What you are asked to do:
Each of the entries below should be written out exactly as it reads.

Excerpts from a dataset:
——————

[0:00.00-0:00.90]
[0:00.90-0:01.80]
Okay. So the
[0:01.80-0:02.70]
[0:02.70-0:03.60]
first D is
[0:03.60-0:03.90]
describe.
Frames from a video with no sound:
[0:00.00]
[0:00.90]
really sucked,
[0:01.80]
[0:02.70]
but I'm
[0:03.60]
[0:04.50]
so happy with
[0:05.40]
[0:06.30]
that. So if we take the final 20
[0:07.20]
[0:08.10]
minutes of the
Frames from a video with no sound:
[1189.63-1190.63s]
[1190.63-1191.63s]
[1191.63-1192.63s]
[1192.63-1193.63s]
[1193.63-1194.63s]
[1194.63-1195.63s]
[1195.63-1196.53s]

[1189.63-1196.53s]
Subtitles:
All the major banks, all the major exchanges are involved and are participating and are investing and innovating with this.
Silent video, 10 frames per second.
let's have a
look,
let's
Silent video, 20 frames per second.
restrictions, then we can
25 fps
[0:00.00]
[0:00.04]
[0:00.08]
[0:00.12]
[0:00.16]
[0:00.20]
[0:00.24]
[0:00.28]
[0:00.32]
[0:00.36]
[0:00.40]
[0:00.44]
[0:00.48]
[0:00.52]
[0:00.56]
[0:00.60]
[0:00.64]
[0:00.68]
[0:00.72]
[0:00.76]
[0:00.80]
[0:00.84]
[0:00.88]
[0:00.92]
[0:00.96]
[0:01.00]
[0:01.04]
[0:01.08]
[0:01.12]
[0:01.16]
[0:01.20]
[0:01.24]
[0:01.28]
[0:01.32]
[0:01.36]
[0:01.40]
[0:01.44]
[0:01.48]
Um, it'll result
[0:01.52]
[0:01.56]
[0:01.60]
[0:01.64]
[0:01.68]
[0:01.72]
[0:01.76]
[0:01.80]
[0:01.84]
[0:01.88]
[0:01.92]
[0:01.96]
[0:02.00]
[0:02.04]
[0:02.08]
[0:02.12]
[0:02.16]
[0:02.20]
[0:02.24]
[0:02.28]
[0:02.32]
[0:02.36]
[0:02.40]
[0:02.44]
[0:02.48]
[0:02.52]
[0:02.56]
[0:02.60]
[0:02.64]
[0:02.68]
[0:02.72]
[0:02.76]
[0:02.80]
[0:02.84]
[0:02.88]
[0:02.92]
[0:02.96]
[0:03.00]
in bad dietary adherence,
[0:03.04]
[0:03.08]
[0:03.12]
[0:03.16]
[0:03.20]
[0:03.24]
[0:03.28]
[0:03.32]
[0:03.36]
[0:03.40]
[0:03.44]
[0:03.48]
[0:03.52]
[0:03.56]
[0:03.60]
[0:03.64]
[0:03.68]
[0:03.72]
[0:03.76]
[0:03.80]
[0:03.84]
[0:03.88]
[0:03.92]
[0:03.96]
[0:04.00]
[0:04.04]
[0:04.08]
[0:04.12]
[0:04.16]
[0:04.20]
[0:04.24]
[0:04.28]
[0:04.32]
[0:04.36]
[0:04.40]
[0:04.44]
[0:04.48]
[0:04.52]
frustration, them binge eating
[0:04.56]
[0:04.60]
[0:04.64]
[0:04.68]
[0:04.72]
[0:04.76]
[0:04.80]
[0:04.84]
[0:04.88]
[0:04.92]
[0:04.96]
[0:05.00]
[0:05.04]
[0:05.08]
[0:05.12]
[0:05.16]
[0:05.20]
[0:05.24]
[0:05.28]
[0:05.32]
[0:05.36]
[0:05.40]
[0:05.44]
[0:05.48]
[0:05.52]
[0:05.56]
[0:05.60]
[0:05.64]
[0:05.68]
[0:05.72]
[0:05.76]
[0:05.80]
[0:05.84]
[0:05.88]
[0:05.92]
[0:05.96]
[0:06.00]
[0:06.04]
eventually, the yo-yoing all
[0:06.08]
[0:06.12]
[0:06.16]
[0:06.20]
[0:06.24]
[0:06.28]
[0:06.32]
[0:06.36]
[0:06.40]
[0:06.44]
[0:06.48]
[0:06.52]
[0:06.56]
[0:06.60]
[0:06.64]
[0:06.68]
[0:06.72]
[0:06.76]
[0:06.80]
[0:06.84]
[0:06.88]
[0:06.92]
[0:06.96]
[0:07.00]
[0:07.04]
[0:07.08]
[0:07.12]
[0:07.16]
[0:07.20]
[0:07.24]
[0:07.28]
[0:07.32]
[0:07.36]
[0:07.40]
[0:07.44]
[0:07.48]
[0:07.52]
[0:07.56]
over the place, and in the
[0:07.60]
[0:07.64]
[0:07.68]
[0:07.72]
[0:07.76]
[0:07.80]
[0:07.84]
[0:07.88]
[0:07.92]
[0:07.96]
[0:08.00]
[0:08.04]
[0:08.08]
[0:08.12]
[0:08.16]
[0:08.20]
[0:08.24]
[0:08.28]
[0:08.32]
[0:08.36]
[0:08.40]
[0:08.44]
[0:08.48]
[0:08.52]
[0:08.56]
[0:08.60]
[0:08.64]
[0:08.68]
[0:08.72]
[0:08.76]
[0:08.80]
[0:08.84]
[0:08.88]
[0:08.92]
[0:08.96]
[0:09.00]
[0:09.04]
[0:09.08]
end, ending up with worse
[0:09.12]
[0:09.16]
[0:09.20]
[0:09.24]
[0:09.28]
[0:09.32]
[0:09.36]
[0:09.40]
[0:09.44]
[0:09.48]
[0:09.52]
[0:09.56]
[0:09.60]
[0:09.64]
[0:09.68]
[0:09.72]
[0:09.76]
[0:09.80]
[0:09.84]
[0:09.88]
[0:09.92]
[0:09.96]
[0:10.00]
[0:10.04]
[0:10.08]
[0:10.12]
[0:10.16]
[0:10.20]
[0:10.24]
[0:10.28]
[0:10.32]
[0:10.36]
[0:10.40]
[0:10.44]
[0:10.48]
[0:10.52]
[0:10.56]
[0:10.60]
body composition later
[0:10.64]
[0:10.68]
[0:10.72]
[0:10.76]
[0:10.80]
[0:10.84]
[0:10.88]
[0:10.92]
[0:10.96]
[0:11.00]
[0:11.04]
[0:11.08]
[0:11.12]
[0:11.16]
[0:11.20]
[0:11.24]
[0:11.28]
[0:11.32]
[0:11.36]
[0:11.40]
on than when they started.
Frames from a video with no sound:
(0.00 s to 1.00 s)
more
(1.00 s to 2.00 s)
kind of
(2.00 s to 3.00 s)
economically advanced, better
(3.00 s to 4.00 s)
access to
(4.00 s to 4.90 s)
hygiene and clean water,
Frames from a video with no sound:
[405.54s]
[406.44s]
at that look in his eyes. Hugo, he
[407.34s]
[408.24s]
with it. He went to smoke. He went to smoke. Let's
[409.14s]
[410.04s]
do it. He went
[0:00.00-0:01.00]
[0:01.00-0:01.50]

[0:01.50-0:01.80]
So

——————

Exercise response:
[0:00.00-0:00.90]
[0:00.90-0:01.80]
Okay. So the
[0:01.80-0:02.70]
[0:02.70-0:03.60]
first D is
[0:03.60-0:03.90]
describe.
Frames from a video with no sound:
[0:00.00]
[0:00.90]
really sucked,
[0:01.80]
[0:02.70]
but I'm
[0:03.60]
[0:04.50]
so happy with
[0:05.40]
[0:06.30]
that. So if we take the final 20
[0:07.20]
[0:08.10]
minutes of the
Frames from a video with no sound:
[1189.63-1190.63s]
[1190.63-1191.63s]
[1191.63-1192.63s]
[1192.63-1193.63s]
[1193.63-1194.63s]
[1194.63-1195.63s]
[1195.63-1196.53s]

[1189.63-1196.53s]
Subtitles:
All the major banks, all the major exchanges are involved and are participating and are investing and innovating with this.
Silent video, 10 frames per second.
let's have a
look,
let's
Silent video, 20 frames per second.
restrictions, then we can
25 fps
[0:00.00]
[0:00.04]
[0:00.08]
[0:00.12]
[0:00.16]
[0:00.20]
[0:00.24]
[0:00.28]
[0:00.32]
[0:00.36]
[0:00.40]
[0:00.44]
[0:00.48]
[0:00.52]
[0:00.56]
[0:00.60]
[0:00.64]
[0:00.68]
[0:00.72]
[0:00.76]
[0:00.80]
[0:00.84]
[0:00.88]
[0:00.92]
[0:00.96]
[0:01.00]
[0:01.04]
[0:01.08]
[0:01.12]
[0:01.16]
[0:01.20]
[0:01.24]
[0:01.28]
[0:01.32]
[0:01.36]
[0:01.40]
[0:01.44]
[0:01.48]
Um, it'll result
[0:01.52]
[0:01.56]
[0:01.60]
[0:01.64]
[0:01.68]
[0:01.72]
[0:01.76]
[0:01.80]
[0:01.84]
[0:01.88]
[0:01.92]
[0:01.96]
[0:02.00]
[0:02.04]
[0:02.08]
[0:02.12]
[0:02.16]
[0:02.20]
[0:02.24]
[0:02.28]
[0:02.32]
[0:02.36]
[0:02.40]
[0:02.44]
[0:02.48]
[0:02.52]
[0:02.56]
[0:02.60]
[0:02.64]
[0:02.68]
[0:02.72]
[0:02.76]
[0:02.80]
[0:02.84]
[0:02.88]
[0:02.92]
[0:02.96]
[0:03.00]
in bad dietary adherence,
[0:03.04]
[0:03.08]
[0:03.12]
[0:03.16]
[0:03.20]
[0:03.24]
[0:03.28]
[0:03.32]
[0:03.36]
[0:03.40]
[0:03.44]
[0:03.48]
[0:03.52]
[0:03.56]
[0:03.60]
[0:03.64]
[0:03.68]
[0:03.72]
[0:03.76]
[0:03.80]
[0:03.84]
[0:03.88]
[0:03.92]
[0:03.96]
[0:04.00]
[0:04.04]
[0:04.08]
[0:04.12]
[0:04.16]
[0:04.20]
[0:04.24]
[0:04.28]
[0:04.32]
[0:04.36]
[0:04.40]
[0:04.44]
[0:04.48]
[0:04.52]
frustration, them binge eating
[0:04.56]
[0:04.60]
[0:04.64]
[0:04.68]
[0:04.72]
[0:04.76]
[0:04.80]
[0:04.84]
[0:04.88]
[0:04.92]
[0:04.96]
[0:05.00]
[0:05.04]
[0:05.08]
[0:05.12]
[0:05.16]
[0:05.20]
[0:05.24]
[0:05.28]
[0:05.32]
[0:05.36]
[0:05.40]
[0:05.44]
[0:05.48]
[0:05.52]
[0:05.56]
[0:05.60]
[0:05.64]
[0:05.68]
[0:05.72]
[0:05.76]
[0:05.80]
[0:05.84]
[0:05.88]
[0:05.92]
[0:05.96]
[0:06.00]
[0:06.04]
eventually, the yo-yoing all
[0:06.08]
[0:06.12]
[0:06.16]
[0:06.20]
[0:06.24]
[0:06.28]
[0:06.32]
[0:06.36]
[0:06.40]
[0:06.44]
[0:06.48]
[0:06.52]
[0:06.56]
[0:06.60]
[0:06.64]
[0:06.68]
[0:06.72]
[0:06.76]
[0:06.80]
[0:06.84]
[0:06.88]
[0:06.92]
[0:06.96]
[0:07.00]
[0:07.04]
[0:07.08]
[0:07.12]
[0:07.16]
[0:07.20]
[0:07.24]
[0:07.28]
[0:07.32]
[0:07.36]
[0:07.40]
[0:07.44]
[0:07.48]
[0:07.52]
[0:07.56]
over the place, and in the
[0:07.60]
[0:07.64]
[0:07.68]
[0:07.72]
[0:07.76]
[0:07.80]
[0:07.84]
[0:07.88]
[0:07.92]
[0:07.96]
[0:08.00]
[0:08.04]
[0:08.08]
[0:08.12]
[0:08.16]
[0:08.20]
[0:08.24]
[0:08.28]
[0:08.32]
[0:08.36]
[0:08.40]
[0:08.44]
[0:08.48]
[0:08.52]
[0:08.56]
[0:08.60]
[0:08.64]
[0:08.68]
[0:08.72]
[0:08.76]
[0:08.80]
[0:08.84]
[0:08.88]
[0:08.92]
[0:08.96]
[0:09.00]
[0:09.04]
[0:09.08]
end, ending up with worse
[0:09.12]
[0:09.16]
[0:09.20]
[0:09.24]
[0:09.28]
[0:09.32]
[0:09.36]
[0:09.40]
[0:09.44]
[0:09.48]
[0:09.52]
[0:09.56]
[0:09.60]
[0:09.64]
[0:09.68]
[0:09.72]
[0:09.76]
[0:09.80]
[0:09.84]
[0:09.88]
[0:09.92]
[0:09.96]
[0:10.00]
[0:10.04]
[0:10.08]
[0:10.12]
[0:10.16]
[0:10.20]
[0:10.24]
[0:10.28]
[0:10.32]
[0:10.36]
[0:10.40]
[0:10.44]
[0:10.48]
[0:10.52]
[0:10.56]
[0:10.60]
body composition later
[0:10.64]
[0:10.68]
[0:10.72]
[0:10.76]
[0:10.80]
[0:10.84]
[0:10.88]
[0:10.92]
[0:10.96]
[0:11.00]
[0:11.04]
[0:11.08]
[0:11.12]
[0:11.16]
[0:11.20]
[0:11.24]
[0:11.28]
[0:11.32]
[0:11.36]
[0:11.40]
on than when they started.
Frames from a video with no sound:
(0.00 s to 1.00 s)
more
(1.00 s to 2.00 s)
kind of
(2.00 s to 3.00 s)
economically advanced, better
(3.00 s to 4.00 s)
access to
(4.00 s to 4.90 s)
hygiene and clean water,
Frames from a video with no sound:
[405.54s]
[406.44s]
at that look in his eyes. Hugo, he
[407.34s]
[408.24s]
with it. He went to smoke. He went to smoke. Let's
[409.14s]
[410.04s]
do it. He went
[0:00.00-0:01.00]
[0:01.00-0:01.50]

[0:01.50-0:01.80]
So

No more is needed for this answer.